Terza Sezione Giurisdizionale Centrale di Appello sentenza n. 8/2020

Enti locali – Danno erariale – Illegittimità Incarico esterno

Segnalazione da U.O. Monitoraggio contratti e legale

I magistrati contabili hanno riformato la sentenza dei giudici di primo grado condannando due dirigenti, di una amministrazione locale, a risarcire l’ente per il danno causato dal conferimento di incarichi esterni in assenza dei presupposti imprescindibili di legittimità, previsti dall’art. 7, comma 6, del d.lgs 165/2001, identificati nella temporaneità, eccezionalità e la straordinarietà, nonchè l’assenza di professionalità interne.

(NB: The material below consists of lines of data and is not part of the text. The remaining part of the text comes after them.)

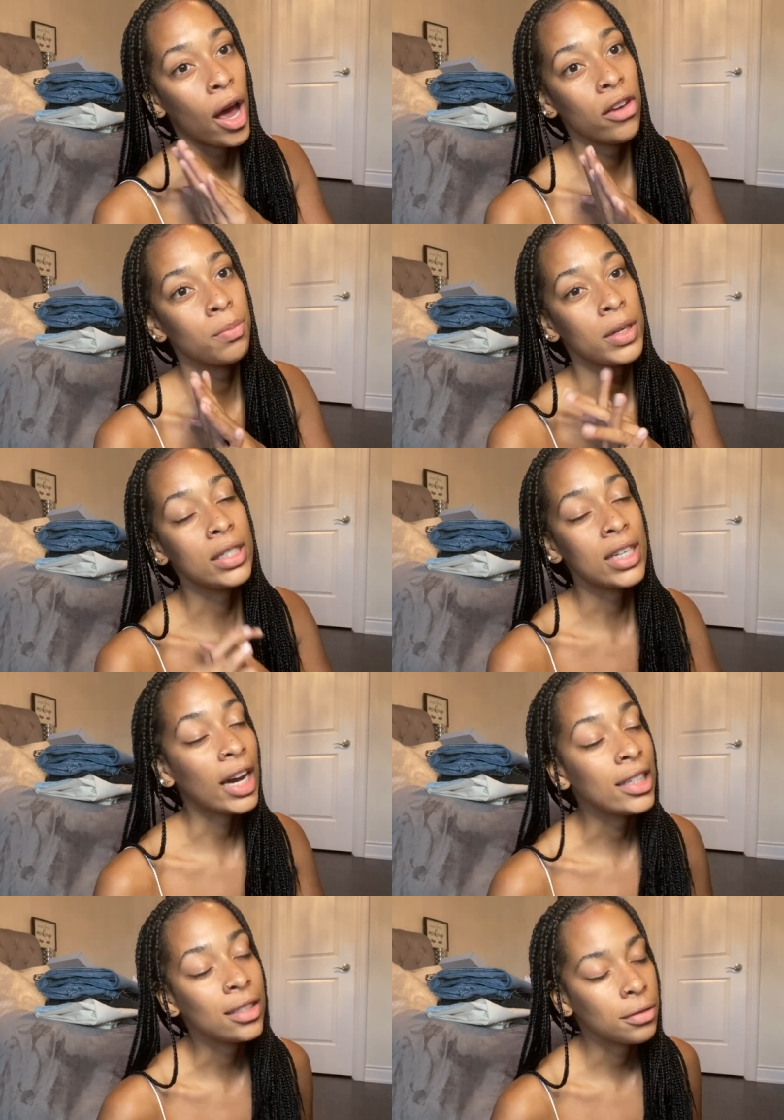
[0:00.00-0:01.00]
I've been
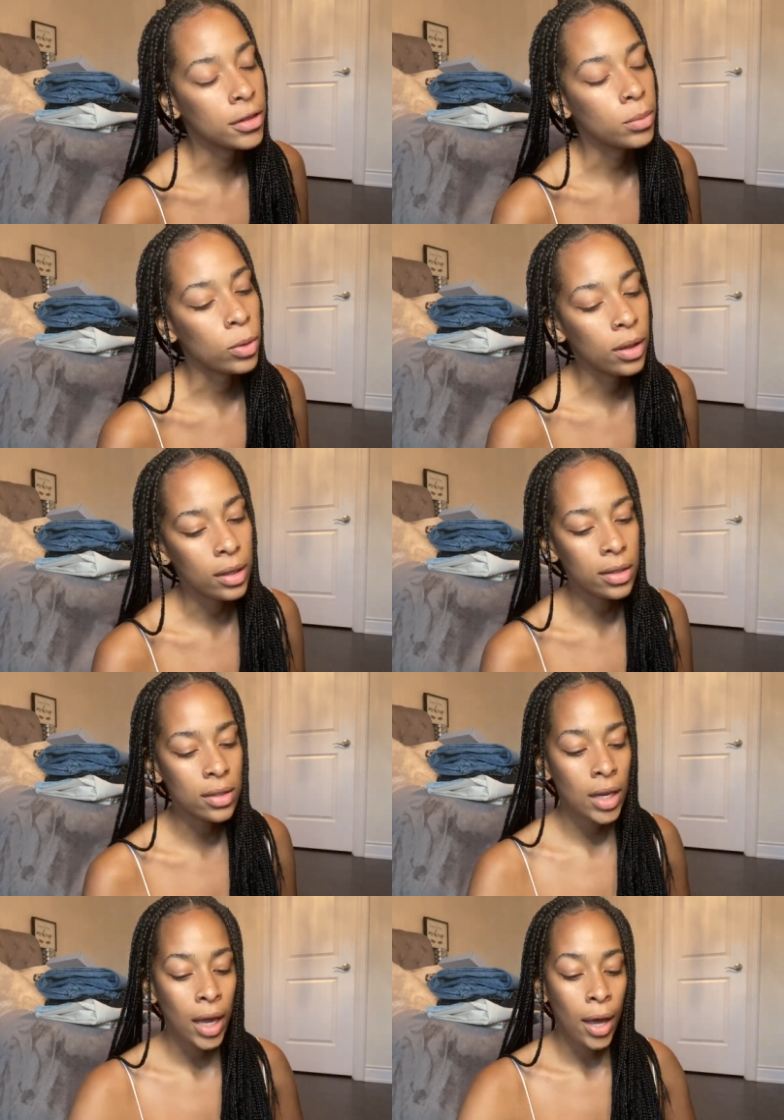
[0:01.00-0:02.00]
dying to film one of
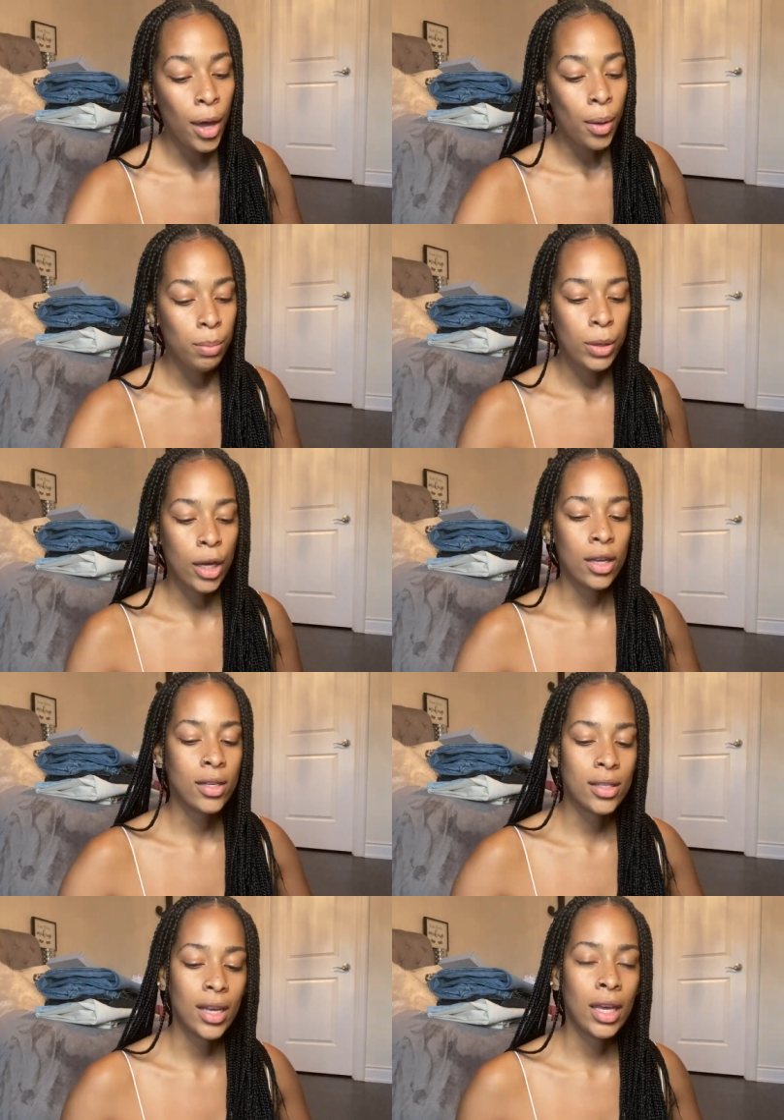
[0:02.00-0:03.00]
these
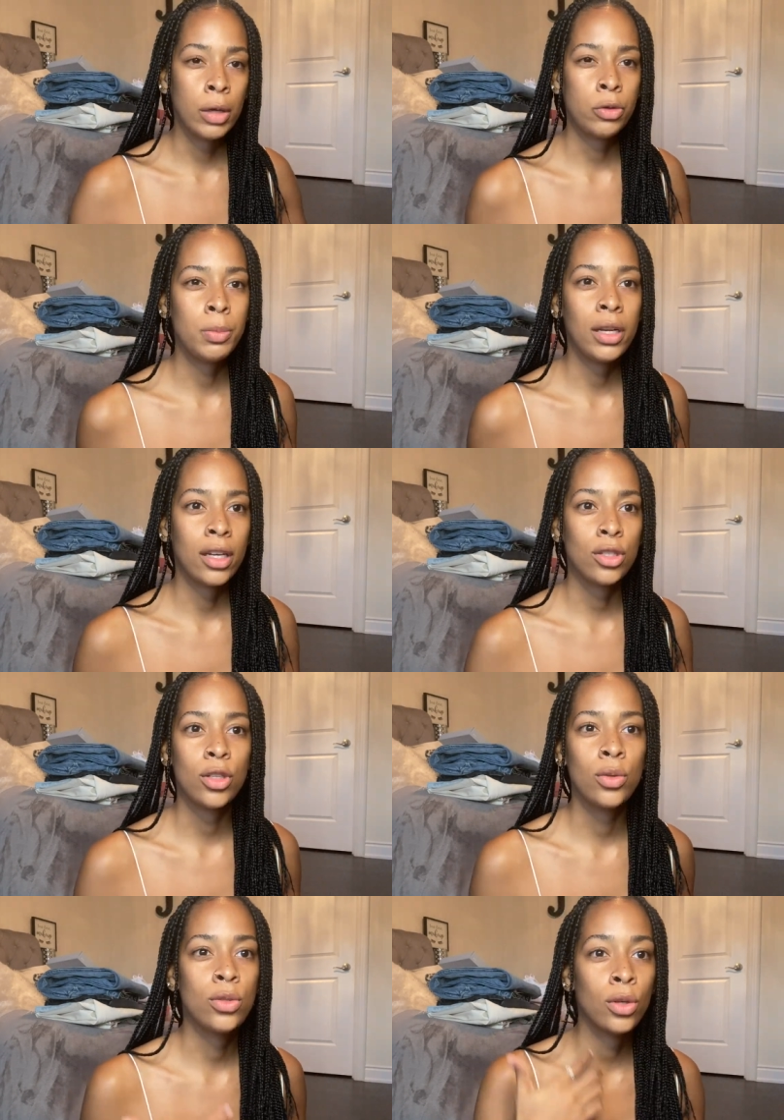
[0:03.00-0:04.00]
because it gives me an
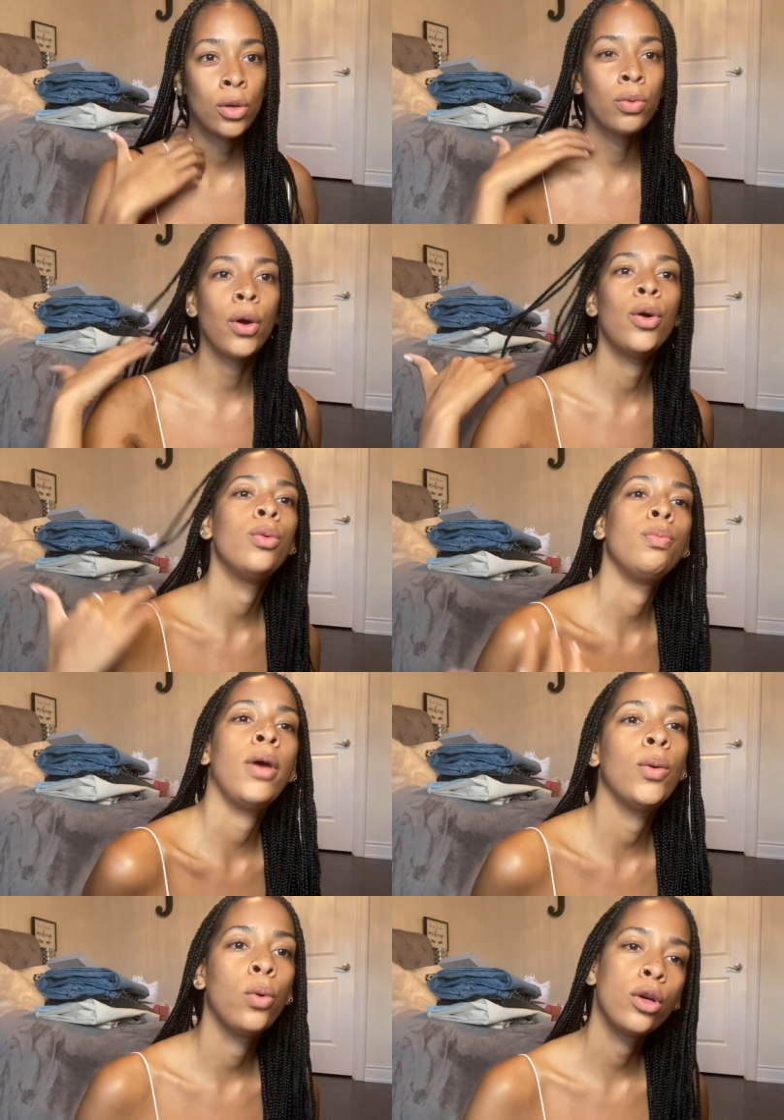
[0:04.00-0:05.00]
excuse to grow
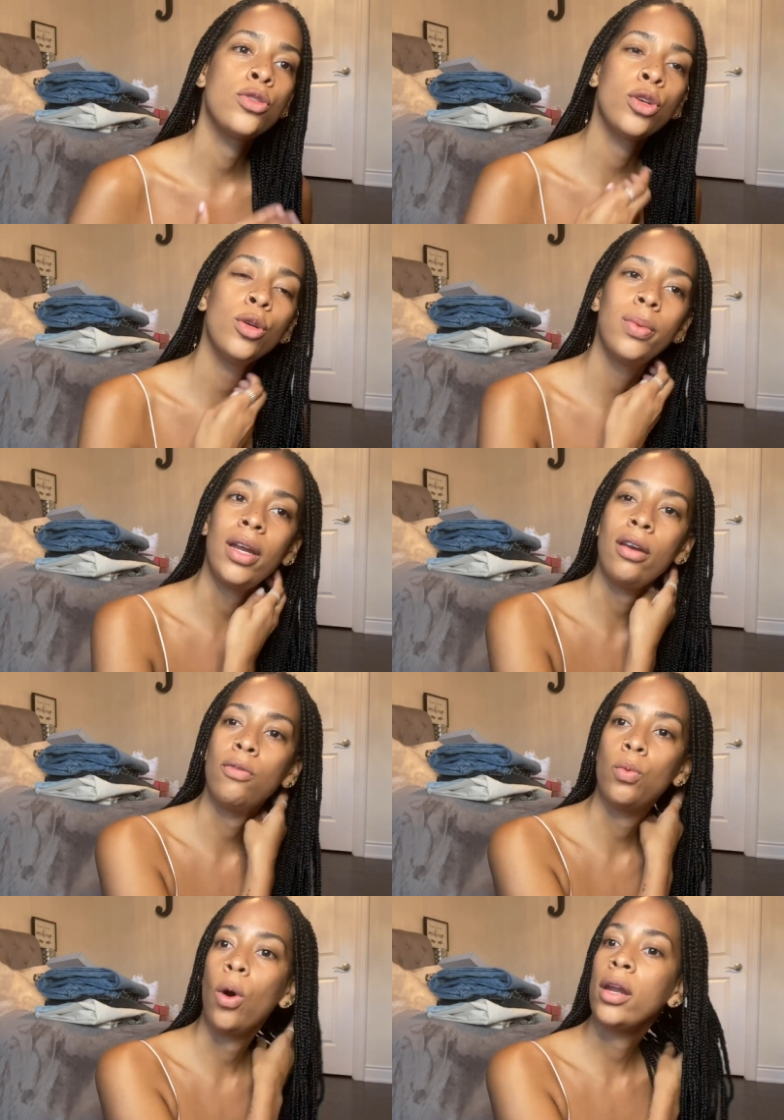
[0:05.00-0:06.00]
my wardrobe and
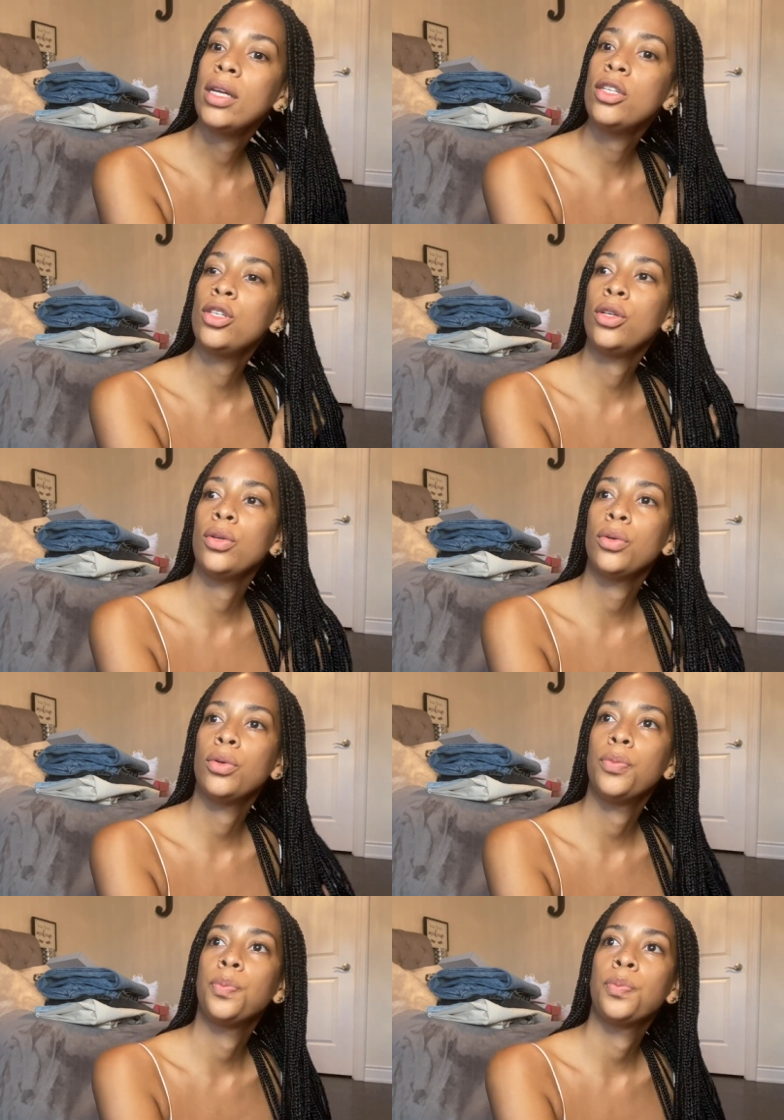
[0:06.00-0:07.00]
I've wanted
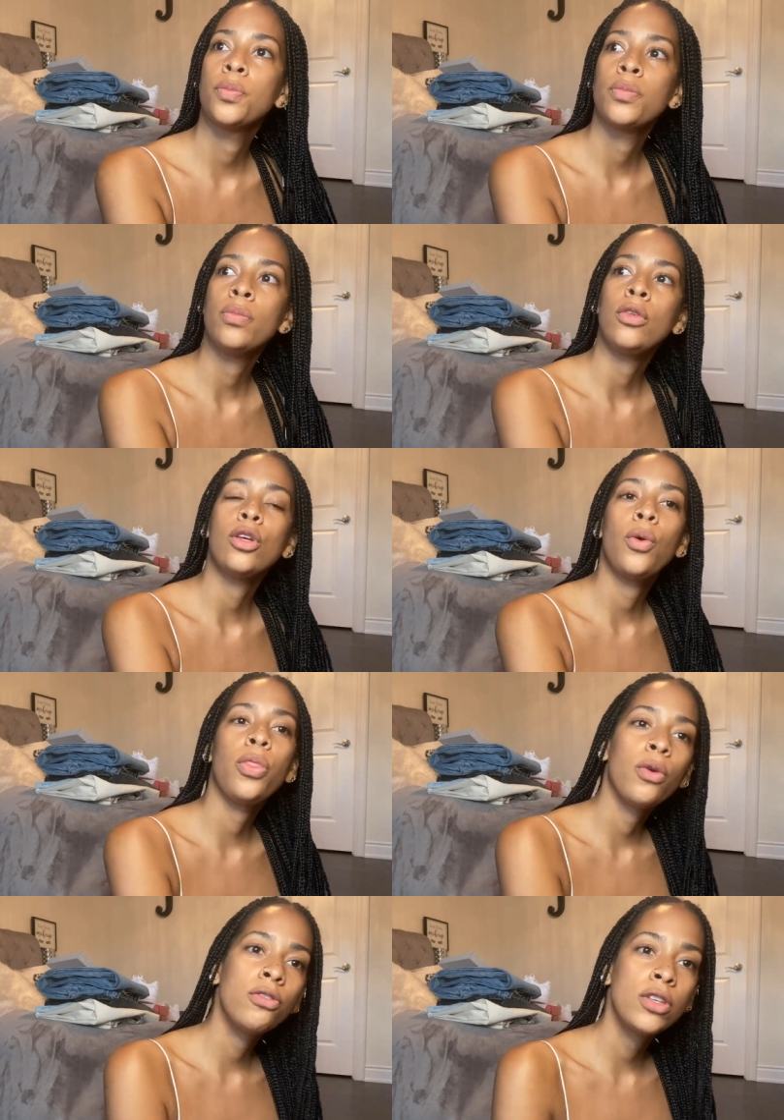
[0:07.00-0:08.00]
to
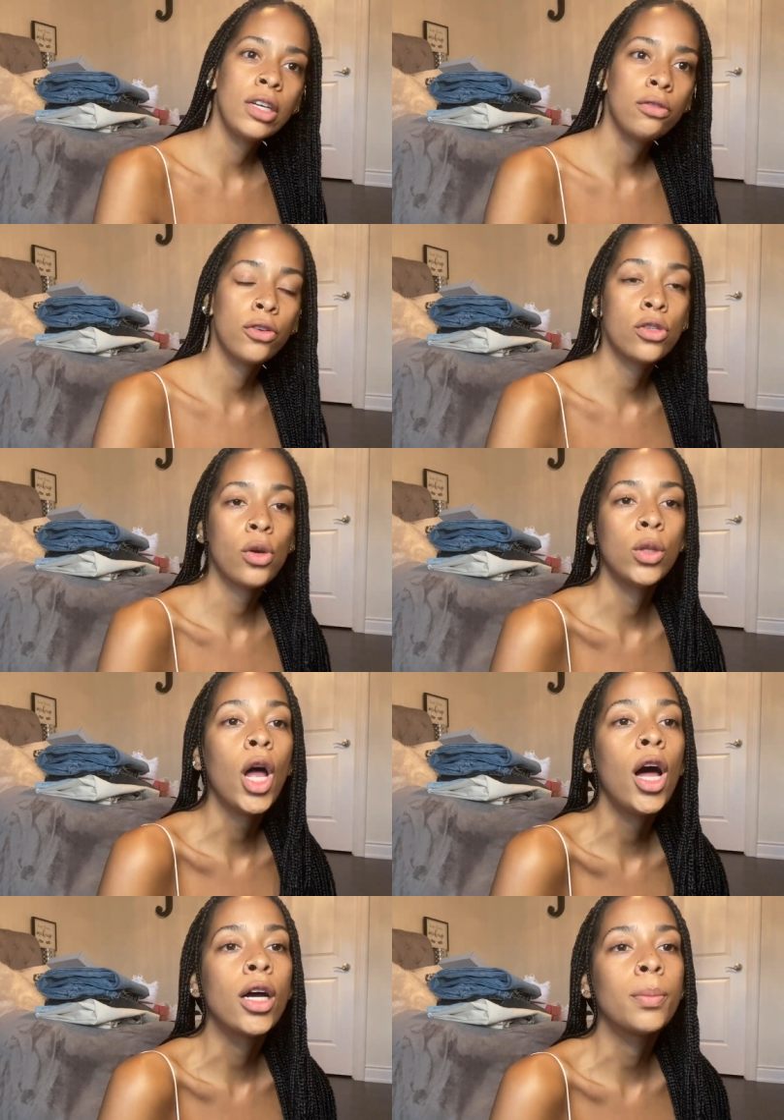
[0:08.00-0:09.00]
thrifting for so
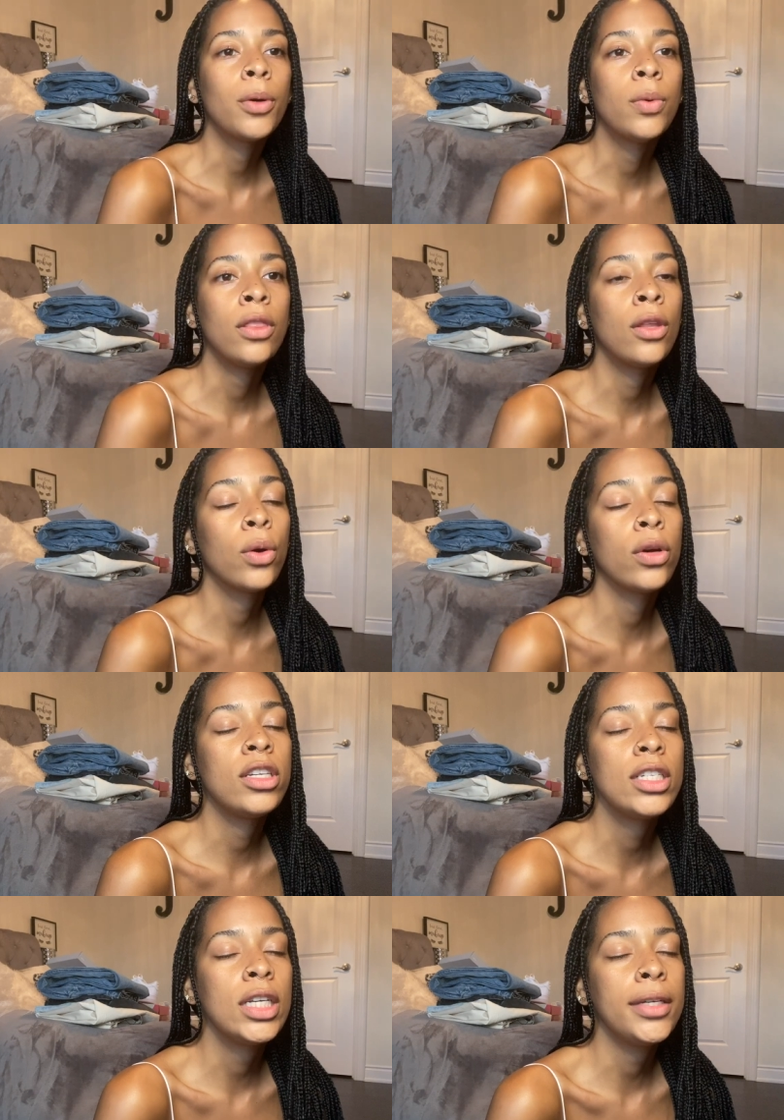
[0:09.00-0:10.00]
long, but with the
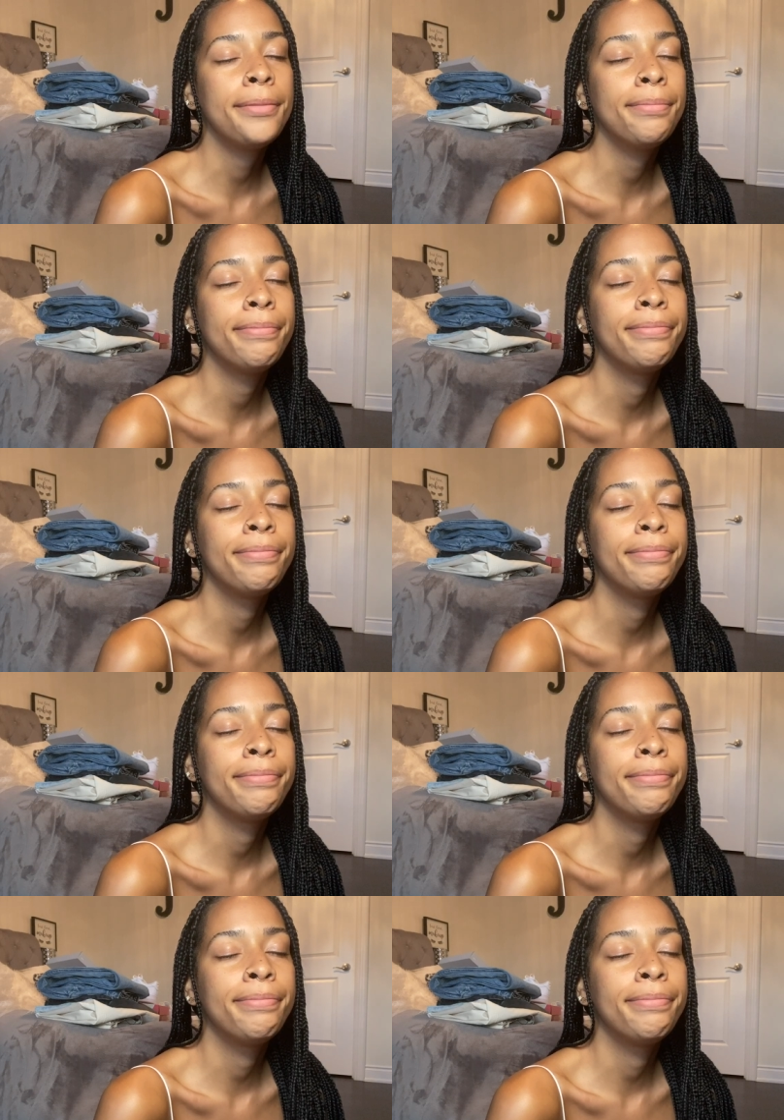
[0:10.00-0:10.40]
quarantine,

I giudici evidenziano che: “la previa verifica della disponibilità interna di personale costituisce un caposaldo del corretto percorso logico giuridico dell’amministrazione in materia di conferimento di incarichi all’esterno, in quanto è a garanzia del contenimento della spesa ai soli casi in cui non sia possibile procedere con le risorse disponibili, e al contempo a garanzia dell’ottimale utilizzo del personale, il quale ha oltre che il dovere anche il diritto di espletare la propria prestazione lavorativa nella dinamica della valorizzazione delle risorse umane.” Inoltre, rileva il Collegio, “che se non è dimostrata l’esigenza obiettiva di conferire onerosamente all’esterno determinate attività, non è nemmeno dimostrata l’utilità del relativo prodotto, cioè non è dimostrato che tali attività dovessero essere legittimamente retribuite con risorse ulteriori rispetto a quelle che già sono state impiegate per retribuire la prestazione di dirigenti e funzionari del Comune.”